Second to this series is the correspondence with Janet Elizabeth (known as Puss), Kay-Shuttleworth's eldest child, and with his wife Lady Janet Kay-Shuttleworth (née Shuttleworth). Puss's letters describe the time she spends with her father in England and her life at the Villa Ponente in San Remo, Italy, where she lived with her mother. The Lady Janet Kay-Shuttleworth correspondence charts her courtship and marriage to James, and, as she spent prolonged periods on the Continent due to ill health, their eventual separation. The letters between Kay-Shuttleworth and Ughtred after her death in 1872 chart the hand-over of the Gawthorpe and Barbon estates to Ughtred, as the heir. There are detailed accounts of the management of the estates, rents, tenants, farming, the cattle plague and so forth.

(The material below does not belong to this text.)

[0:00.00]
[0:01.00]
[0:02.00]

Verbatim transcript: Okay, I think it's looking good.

Other correspondence includes that of relatives in the Kay, Fenton, Shuttleworth, Parish, North, Hubbard, Marjoribanks and Leaf families. There is also correspondence from Kay-Shuttleworth's brothers Joseph Kay and Edward Ebenezer Kay. The Fenton correspondence includes letters from Kay-Shuttleworth's uncle Joseph Fenton and various male cousins. The North correspondence includes letters from Lady Janet Shuttleworth's step-sisters, artist Marianne North (known as Pop), and her sister (Janet) Catherine, who married the writer John Addington Symonds jnr., as well as from their father Frederick North who was the Liberal MP for Hastings. There are also letters from Caroline Davenport (of Capesthorne Hall, née Hurt, later Lady Hatherton), a cousin of Janet Kay-Shuttleworth who acted as a match-maker between Kay-Shuttleworth and Lady Janet.

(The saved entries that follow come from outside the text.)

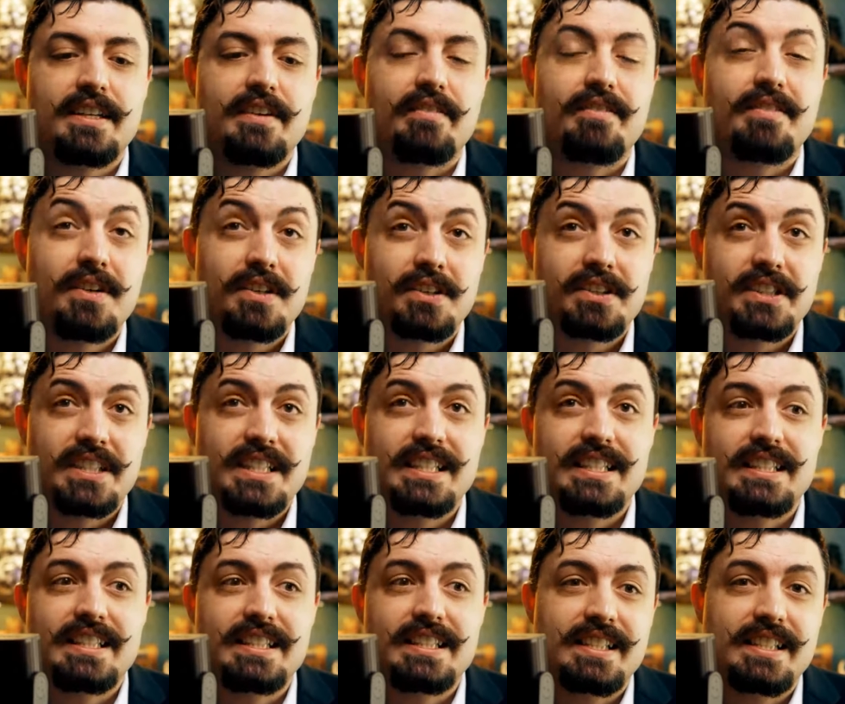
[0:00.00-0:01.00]

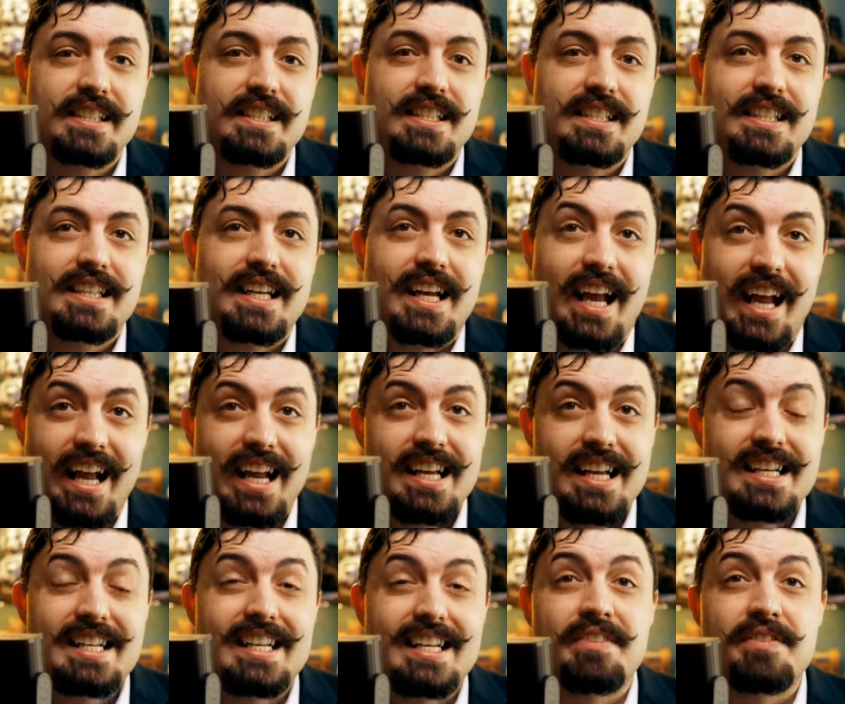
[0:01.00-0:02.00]
Versus,
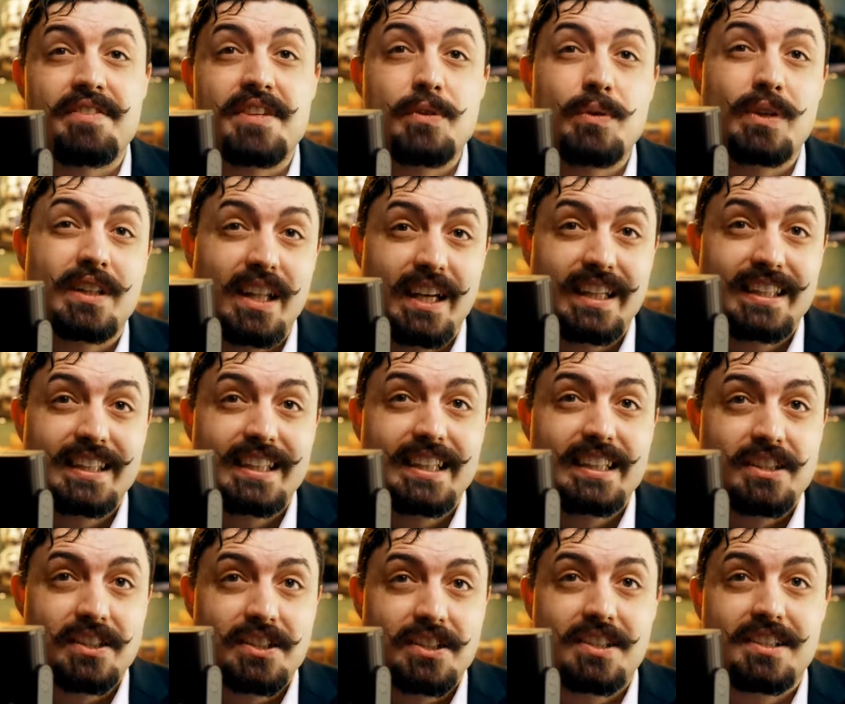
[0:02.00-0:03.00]
hey, if you would like to get
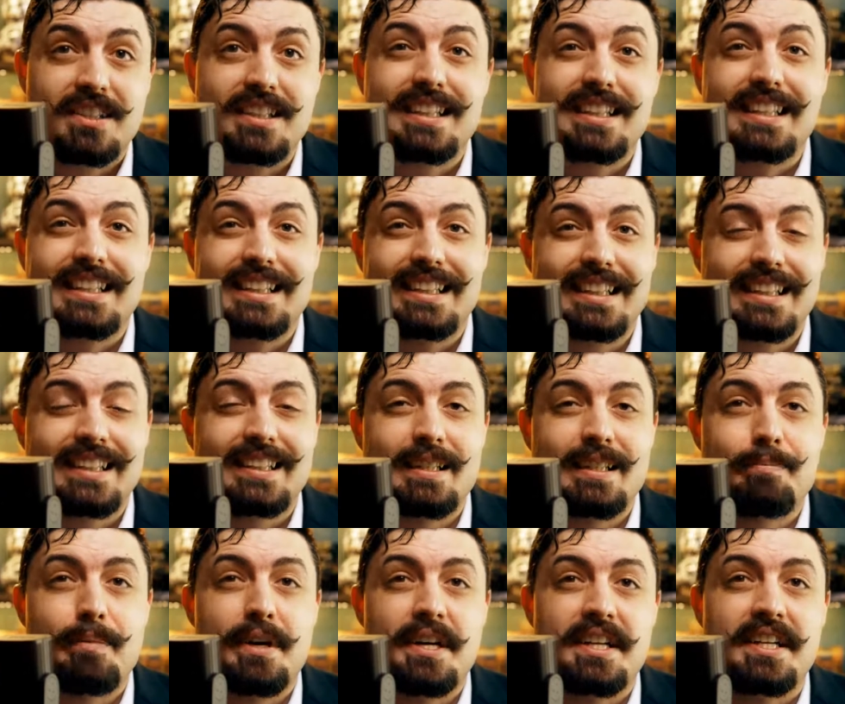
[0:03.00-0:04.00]
started, click the
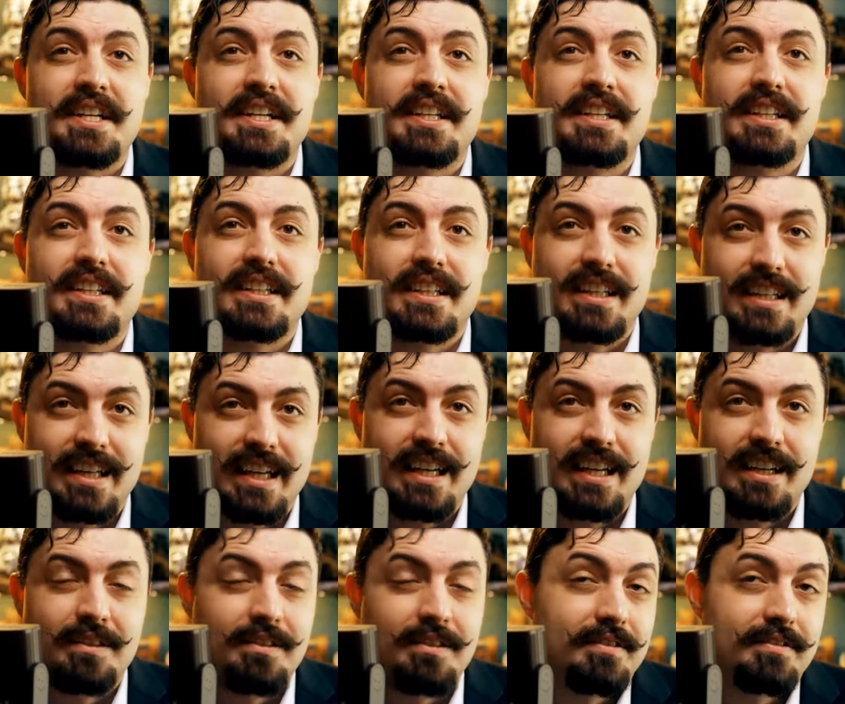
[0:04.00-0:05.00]
button
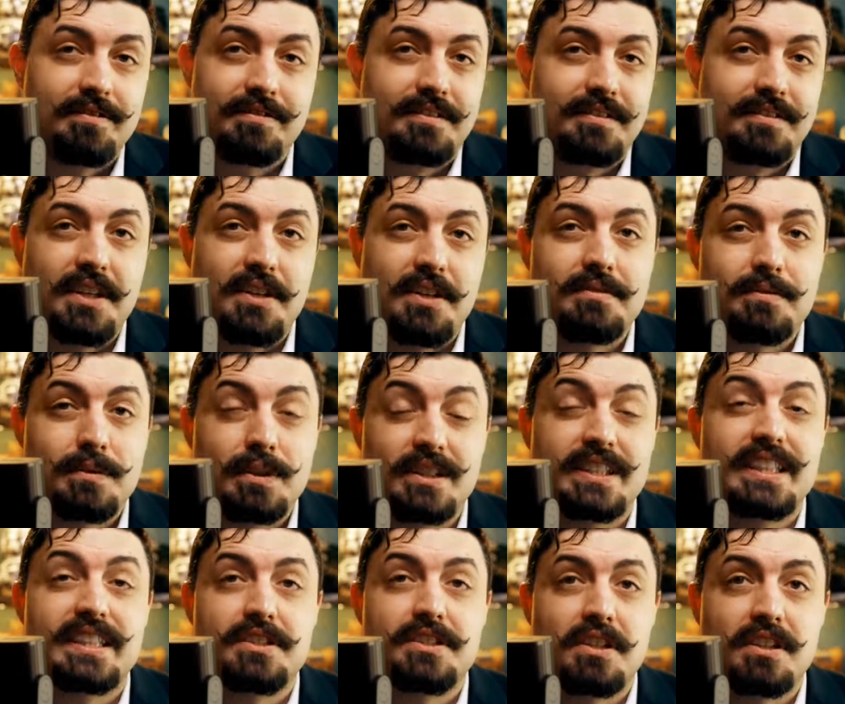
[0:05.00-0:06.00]
and we'll
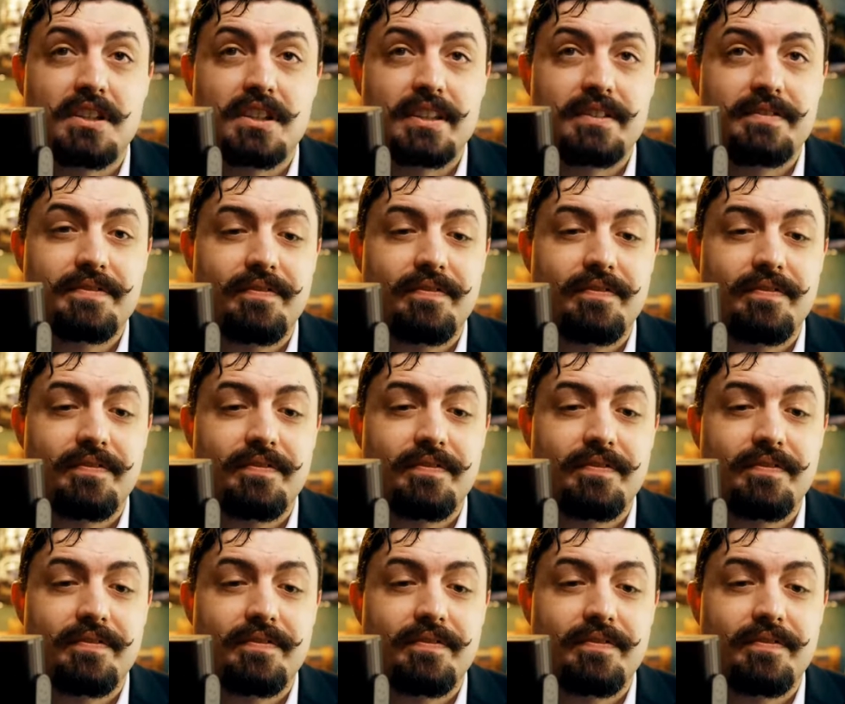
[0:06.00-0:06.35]
get started.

There is a small series of correspondence (1833-34) relating to Kay-Shuttleworth's unsuccessful courtship of Helen Kennedy, daughter of James and June Kennedy, the wealthy Manchester family whose fortune was built on cotton.

Kay-Shuttleworth's social and political worlds overlapped, and the many letters from powerful friends and colleagues demonstrate the complexities of these relationships. This includes correspondence with Lord John Russell, Sir William Cavendish the 7th Duke of Devonshire, Matthew Arnold, John Addington Symonds snr. and jnr., Charles Henry, Angela Georgina Burdett-Coutts the Baroness Burdett-Coutts, Nassau William snr., John Bright, William Edward Forster, Harriet Sutherland Leveson-Gower the Duchess of Sutherland, Edward Stanley the 14th Earl of Derby, Sir Henry Petty-Fitzmaurice the 5th Marquis of Lansdowne, Derwent Coleridge, Elizabeth Campbell the Duchess of Argyll, William Langton and Thomas Brassey.

One of the last groupings of correspondence is around the research for, and critical responses to, Kay-Shuttleworth's three historical novels, Scarsdale, or Life on the Lancashire and Yorkshire Border Thirty years ago, (3 volumes 1860), Ribblesdale, or Lancashire Sixty Years Ago, (3 volumes 1874), and Cromwell in the North, 1648, A Story (9 volumes, unpublished).